— ACTION ITEM —
Repeat the entries exactly but omit the pictures.

— EXERCISE MATERIAL —
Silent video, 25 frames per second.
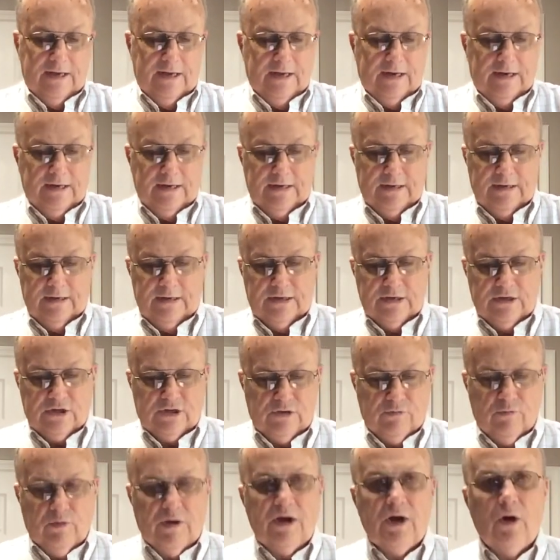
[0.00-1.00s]
As
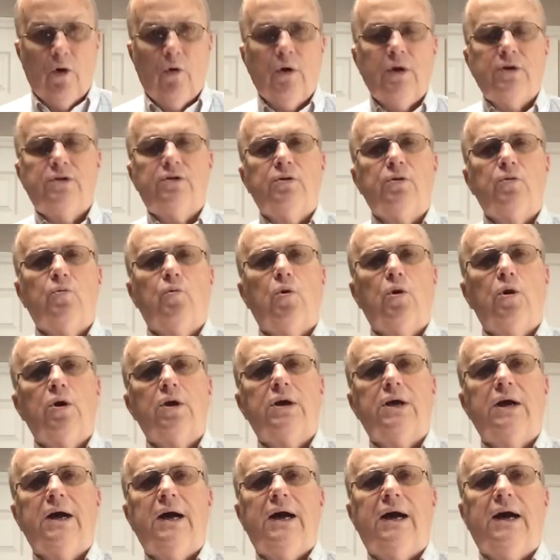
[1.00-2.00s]
we go into the Word
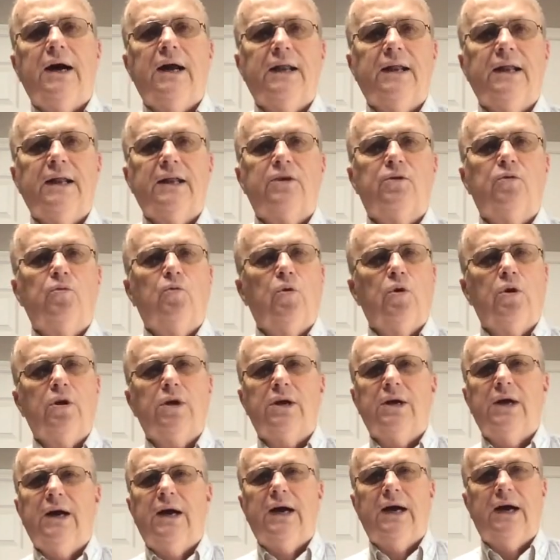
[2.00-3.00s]
of God, let the Word
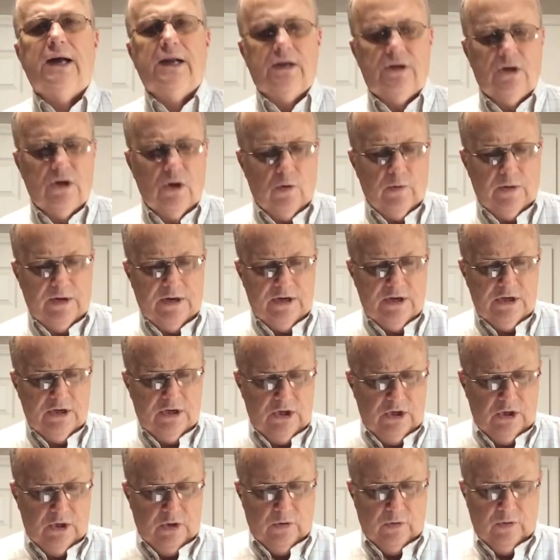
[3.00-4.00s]
of God go into
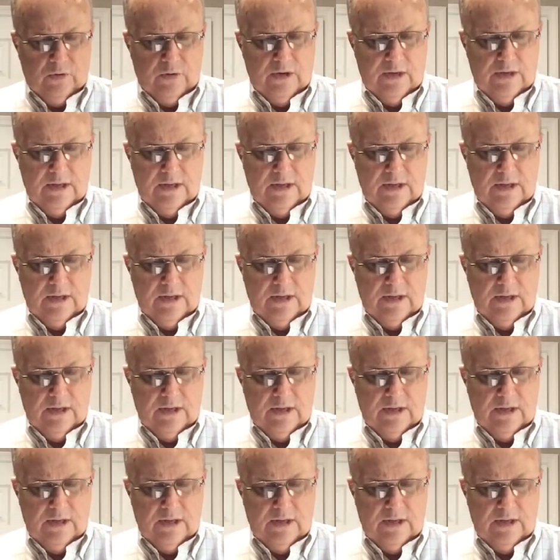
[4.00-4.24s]
you.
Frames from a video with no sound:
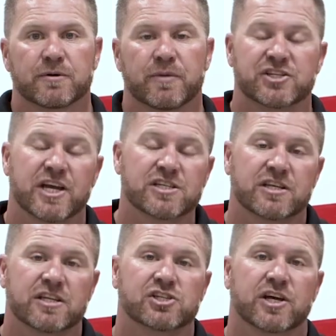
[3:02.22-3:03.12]
By
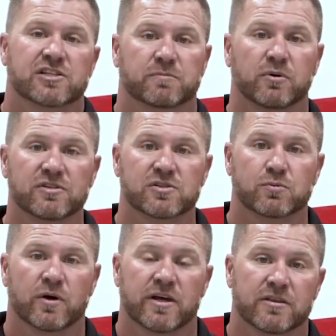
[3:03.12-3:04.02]
changing the injector pulse
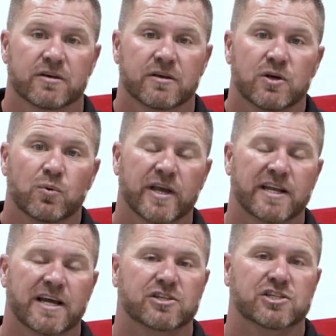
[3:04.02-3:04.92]
width, we
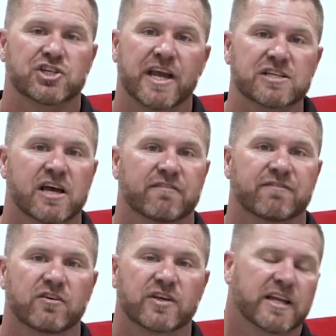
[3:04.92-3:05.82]
can actually change that
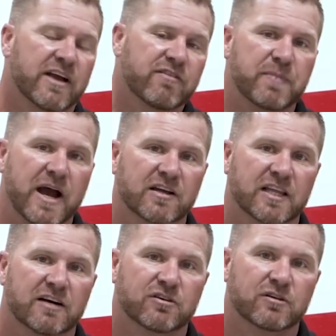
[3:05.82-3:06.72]
feeling in every power
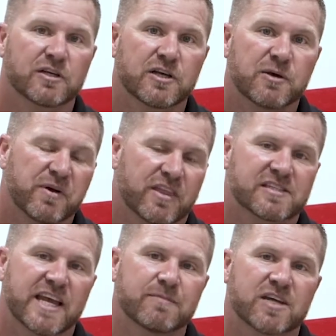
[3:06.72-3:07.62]
level, but at the
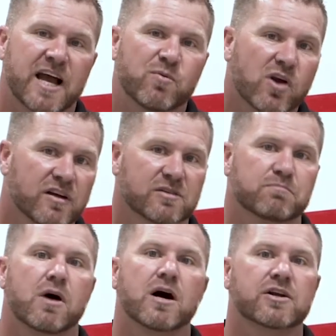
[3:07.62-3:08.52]
same time, we're also
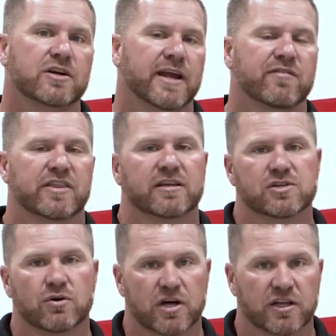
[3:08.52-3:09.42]
monitoring everything that's
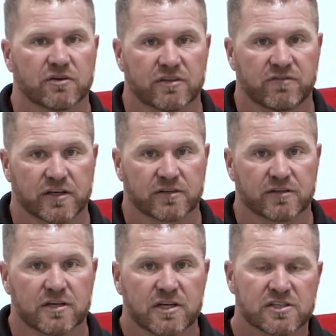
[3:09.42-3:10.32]
going on with the
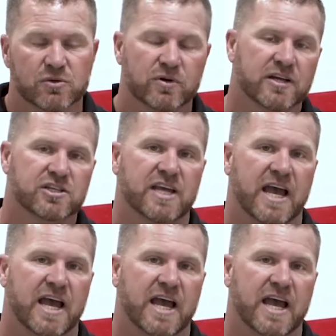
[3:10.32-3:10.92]
vehicle. So we're not just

— RESULT OF THE TASK —
Silent video, 25 frames per second.
[0.00-1.00s]
As
[1.00-2.00s]
we go into the Word
[2.00-3.00s]
of God, let the Word
[3.00-4.00s]
of God go into
[4.00-4.24s]
you.
Frames from a video with no sound:
[3:02.22-3:03.12]
By
[3:03.12-3:04.02]
changing the injector pulse
[3:04.02-3:04.92]
width, we
[3:04.92-3:05.82]
can actually change that
[3:05.82-3:06.72]
feeling in every power
[3:06.72-3:07.62]
level, but at the
[3:07.62-3:08.52]
same time, we're also
[3:08.52-3:09.42]
monitoring everything that's
[3:09.42-3:10.32]
going on with the
[3:10.32-3:10.92]
vehicle. So we're not just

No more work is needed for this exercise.